Is this where the splicing in the speaker wire comes in so that you can seperate the bulbs from the strand?


----------



## JacksonManor (Jun 27, 2007)

joker said:


> So with your 3 Wax electric candles you actually have 1 strand of 35 lights 6-7 twinkly bulbs in that strand? I'm assuming one bulb for each candle and 3-4 along with the additional 20+ bulbs.
> 
> Is this where the splicing in the speaker wire comes in so that you can seperate the bulbs from the strand?


You have brought up a good point that I forgot to mention in my page.

All the "normal" bulbs in the strand will pulse the same. So when you have serveral candles in one area I would suggest setting up 3 or more strands and mixing the candles around. Does this make sense? So if three candles are right next to each other and on the same strand it is very noticable.

Like this: (one of my early test videos)





"and 3-4 along with the additional 20+ bulbs." I didn't understand this line.

but yes I use the speaker wire so I can have my candles some distance from the strands.

I hope this helps and clarifies a bit.


----------



## joker (Sep 25, 2007)

The 3-4 with additional bulbs was in regards to the additional twinkly bulbs not used in the candles.

So how many bulbs per candle? Is it possible to use X number of bulbs for Y number of candles without the need for the additional strand of lights?


----------



## JacksonManor (Jun 27, 2007)

I use 1 bulb per candle. In this video, there is 1 bulb per candle and 2 strands. You will notice they have different flicker patterns. The unused "normal" bulbs are hidden away with the twinkle bulbs.

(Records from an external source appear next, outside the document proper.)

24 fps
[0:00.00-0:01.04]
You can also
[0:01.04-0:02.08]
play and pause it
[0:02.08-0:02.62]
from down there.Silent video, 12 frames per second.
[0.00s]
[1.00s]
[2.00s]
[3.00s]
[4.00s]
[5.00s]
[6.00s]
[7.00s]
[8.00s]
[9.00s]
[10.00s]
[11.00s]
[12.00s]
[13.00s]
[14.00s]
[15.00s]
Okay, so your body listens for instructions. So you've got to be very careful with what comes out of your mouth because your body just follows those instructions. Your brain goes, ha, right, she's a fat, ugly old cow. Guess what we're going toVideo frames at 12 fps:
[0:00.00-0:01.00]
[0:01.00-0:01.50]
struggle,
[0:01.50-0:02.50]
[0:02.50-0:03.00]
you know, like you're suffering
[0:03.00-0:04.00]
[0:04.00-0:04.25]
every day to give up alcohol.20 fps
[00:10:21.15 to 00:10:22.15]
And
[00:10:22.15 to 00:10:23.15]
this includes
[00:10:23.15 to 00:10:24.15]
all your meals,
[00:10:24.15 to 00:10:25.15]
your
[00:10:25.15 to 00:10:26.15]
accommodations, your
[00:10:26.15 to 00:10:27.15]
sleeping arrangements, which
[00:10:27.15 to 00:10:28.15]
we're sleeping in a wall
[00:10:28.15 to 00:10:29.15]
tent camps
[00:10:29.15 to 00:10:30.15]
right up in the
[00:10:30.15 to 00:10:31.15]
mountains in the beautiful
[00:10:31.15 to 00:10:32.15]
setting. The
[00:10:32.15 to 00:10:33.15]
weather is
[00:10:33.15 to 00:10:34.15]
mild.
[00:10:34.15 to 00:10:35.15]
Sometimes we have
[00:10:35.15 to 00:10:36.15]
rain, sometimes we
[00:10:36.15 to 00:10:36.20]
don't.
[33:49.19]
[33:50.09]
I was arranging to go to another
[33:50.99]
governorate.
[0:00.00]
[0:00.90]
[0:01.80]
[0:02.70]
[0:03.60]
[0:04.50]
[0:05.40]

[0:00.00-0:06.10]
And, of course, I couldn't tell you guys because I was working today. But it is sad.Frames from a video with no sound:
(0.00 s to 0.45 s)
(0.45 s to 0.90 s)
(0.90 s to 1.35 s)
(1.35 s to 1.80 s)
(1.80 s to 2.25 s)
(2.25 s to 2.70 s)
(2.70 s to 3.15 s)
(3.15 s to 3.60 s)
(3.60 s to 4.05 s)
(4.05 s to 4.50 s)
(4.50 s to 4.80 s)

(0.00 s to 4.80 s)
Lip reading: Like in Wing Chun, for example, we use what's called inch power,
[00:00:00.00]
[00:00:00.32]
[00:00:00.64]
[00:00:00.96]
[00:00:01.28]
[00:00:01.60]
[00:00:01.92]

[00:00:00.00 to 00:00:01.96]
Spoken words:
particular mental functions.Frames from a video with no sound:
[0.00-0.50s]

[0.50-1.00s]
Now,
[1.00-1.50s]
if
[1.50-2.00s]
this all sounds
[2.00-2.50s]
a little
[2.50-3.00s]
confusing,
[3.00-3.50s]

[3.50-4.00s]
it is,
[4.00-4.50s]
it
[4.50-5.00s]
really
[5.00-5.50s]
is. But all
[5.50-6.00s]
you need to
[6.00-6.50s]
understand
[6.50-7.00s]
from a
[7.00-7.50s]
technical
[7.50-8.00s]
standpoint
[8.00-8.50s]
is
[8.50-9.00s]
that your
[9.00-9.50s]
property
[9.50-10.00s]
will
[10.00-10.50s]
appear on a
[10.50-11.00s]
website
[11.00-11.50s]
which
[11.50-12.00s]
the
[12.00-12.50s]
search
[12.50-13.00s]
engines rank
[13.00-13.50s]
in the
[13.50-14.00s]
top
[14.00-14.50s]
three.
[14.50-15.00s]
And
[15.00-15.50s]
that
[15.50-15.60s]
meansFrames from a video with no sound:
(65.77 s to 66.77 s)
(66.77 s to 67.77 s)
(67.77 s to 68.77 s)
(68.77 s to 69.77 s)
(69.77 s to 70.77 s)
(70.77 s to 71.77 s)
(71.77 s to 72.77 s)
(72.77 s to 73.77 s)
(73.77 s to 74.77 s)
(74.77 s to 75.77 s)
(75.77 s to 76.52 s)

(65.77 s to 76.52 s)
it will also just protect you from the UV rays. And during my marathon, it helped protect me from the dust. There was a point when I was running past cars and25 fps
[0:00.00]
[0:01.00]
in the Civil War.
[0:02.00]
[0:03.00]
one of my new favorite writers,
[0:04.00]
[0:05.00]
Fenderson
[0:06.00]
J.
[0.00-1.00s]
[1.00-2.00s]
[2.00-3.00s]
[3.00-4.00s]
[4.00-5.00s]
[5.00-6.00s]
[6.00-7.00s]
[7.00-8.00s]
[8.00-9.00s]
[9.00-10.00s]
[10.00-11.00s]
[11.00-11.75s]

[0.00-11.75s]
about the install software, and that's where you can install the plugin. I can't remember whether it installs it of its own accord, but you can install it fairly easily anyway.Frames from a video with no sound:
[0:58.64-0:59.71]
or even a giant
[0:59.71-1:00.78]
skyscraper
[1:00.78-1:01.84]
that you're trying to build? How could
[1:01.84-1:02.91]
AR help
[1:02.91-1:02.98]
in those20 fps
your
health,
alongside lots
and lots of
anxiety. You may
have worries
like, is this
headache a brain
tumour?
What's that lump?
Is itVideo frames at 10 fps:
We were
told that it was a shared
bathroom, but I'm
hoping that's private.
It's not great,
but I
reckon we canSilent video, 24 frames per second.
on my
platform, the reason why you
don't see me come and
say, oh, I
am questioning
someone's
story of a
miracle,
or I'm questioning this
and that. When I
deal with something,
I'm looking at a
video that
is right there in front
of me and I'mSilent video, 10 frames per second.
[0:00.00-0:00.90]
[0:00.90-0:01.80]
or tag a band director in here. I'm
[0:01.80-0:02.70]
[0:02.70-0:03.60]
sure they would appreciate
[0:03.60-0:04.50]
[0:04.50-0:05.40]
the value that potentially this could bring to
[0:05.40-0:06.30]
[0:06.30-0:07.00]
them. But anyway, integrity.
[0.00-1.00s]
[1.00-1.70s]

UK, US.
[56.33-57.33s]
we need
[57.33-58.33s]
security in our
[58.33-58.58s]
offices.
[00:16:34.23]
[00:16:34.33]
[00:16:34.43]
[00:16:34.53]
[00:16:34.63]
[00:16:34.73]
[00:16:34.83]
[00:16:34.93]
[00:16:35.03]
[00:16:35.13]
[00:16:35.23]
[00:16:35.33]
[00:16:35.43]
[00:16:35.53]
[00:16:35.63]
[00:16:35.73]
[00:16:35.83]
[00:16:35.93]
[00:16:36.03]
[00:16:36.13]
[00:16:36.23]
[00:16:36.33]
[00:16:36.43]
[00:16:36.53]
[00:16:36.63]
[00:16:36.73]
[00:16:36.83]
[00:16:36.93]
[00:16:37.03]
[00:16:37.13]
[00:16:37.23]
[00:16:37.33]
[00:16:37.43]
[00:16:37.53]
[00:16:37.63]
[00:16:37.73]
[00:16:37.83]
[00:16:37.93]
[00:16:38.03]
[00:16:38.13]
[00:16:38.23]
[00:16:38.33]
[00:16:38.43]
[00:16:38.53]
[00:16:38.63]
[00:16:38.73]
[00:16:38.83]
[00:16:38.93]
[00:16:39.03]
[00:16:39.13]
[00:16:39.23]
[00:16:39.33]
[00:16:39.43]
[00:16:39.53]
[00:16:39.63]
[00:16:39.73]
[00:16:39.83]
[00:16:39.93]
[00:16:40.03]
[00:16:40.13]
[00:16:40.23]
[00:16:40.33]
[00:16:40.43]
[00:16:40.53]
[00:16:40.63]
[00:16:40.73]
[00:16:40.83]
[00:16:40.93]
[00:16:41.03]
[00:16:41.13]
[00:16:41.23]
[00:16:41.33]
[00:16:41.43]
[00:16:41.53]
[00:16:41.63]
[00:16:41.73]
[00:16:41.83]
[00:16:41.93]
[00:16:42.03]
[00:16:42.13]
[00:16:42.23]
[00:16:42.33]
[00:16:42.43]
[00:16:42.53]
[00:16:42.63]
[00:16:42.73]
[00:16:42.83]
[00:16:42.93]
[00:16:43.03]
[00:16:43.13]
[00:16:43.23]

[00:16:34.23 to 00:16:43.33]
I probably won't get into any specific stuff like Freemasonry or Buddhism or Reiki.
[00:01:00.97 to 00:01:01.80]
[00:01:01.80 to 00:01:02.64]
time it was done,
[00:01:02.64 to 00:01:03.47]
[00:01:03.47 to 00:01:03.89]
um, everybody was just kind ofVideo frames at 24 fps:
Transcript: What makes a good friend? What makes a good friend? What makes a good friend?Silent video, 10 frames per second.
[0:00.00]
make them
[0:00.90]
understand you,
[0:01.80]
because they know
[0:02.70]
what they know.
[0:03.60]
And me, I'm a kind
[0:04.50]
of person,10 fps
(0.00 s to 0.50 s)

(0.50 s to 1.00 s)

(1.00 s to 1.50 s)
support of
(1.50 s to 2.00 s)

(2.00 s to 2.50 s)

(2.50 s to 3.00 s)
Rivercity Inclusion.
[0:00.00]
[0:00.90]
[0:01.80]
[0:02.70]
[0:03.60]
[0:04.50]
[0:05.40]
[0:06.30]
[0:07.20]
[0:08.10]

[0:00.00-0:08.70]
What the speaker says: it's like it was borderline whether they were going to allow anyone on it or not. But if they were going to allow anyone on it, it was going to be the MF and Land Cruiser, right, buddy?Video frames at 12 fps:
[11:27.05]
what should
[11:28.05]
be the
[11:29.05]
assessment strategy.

I guess you could use maybe up to 3 bulbs in one candle but each bulb would need it's own strand, otherwise you would have no benefit over 1 bulb.

In this video there are 3 LED's positioned at different heights to give the "dancing flame" look. This is a more expensive method, consisting of hacking an existing LED candle. I am working on a tutorial for this now and should be done some time this week.


----------



## joker (Sep 25, 2007)

Nice job on the 3 LED light version.....looks very realistic!


----------